The head of the Office of the President noted the special importance of creating an effective mechanism to overcome the environmental consequences of the Russian invasion. According to Yermak, in this matter it is worth working in three key directions: assessment of environmental damage, including long-term consequences, compensation for damages and prosecution for environmental damage; ecological recovery and transition to a green economy.
"These approaches are aimed not only at mitigating the current environmental crisis, but also at laying the foundation for a sustainable and environmentally conscious future," he is convinced.
The head of the President's Office separately touched on the issue of demining the territories of our country.

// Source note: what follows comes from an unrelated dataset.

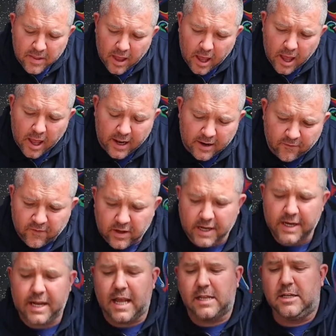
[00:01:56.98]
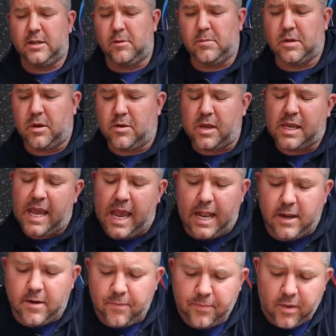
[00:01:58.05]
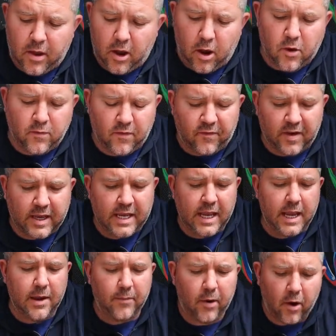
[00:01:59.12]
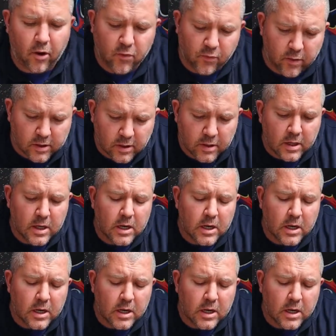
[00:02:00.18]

uh, and nothing connecting them, so you can overthink it, over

He said that to coordinate efforts and develop a demining policy, the government created the Humanitarian Demining Center.
"This will help establish the joint work of public and private entities in accordance with the best standards accepted by all interested parties, use the support of partners as effectively as possible, and also determine real issues and ways of their implementation," Yermak added.
He said that the supervisory board of the Humanitarian Demining Center unites international leaders and Ukrainian experts on this issue. According to Yermak, the supervisory board works according to transparent rules, especially regarding the use of support that Ukraine receives from foreign partners.
"Like other aspects of the Peace Formula, environmental protection requires a common vision and joint efforts," the head of the President's Office said.
First Deputy Prime Minister, Minister of Economy Yulia Svyrydenko, Minister of Environmental Protection and Natural Resources Ruslan Strilets and Minister of Internal Affairs Ihor Klymenko informed the meeting participants about the current situation in the field of environmental security in Ukraine.
Co-chair of the Ukraine War Environmental Consequences Work Group, ex-Minister of Foreign Affairs of Sweden Margot Wallström emphasized the importance of paying significant attention to the issue of the impact of the war in Ukraine on the environment. She said that the implementation of this point of the Ukrainian Peace Formula is crucial not only for Ukraine, but also for everyone in the world.
Wallström emphasized the need to document crimes against the environment.
The ex-minister also said that, considering the fact that Ukraine is one of the largest exporters of grain to the world market, aggression against our state creates risks for global food security.
In addition, according to her, there are critical challenges for sustainable development and prevention of climate change.
"We know that it is not enough to simply pay attention to the impact of war on the ecology of every country. There are no generally accepted standards to measure the damage caused to the environment by this or that war or conflict. We have to identify these damages, work to prevent them from increasing, and also unify these lessons learned so that they can be applied in the event of other conflicts," Wallström said.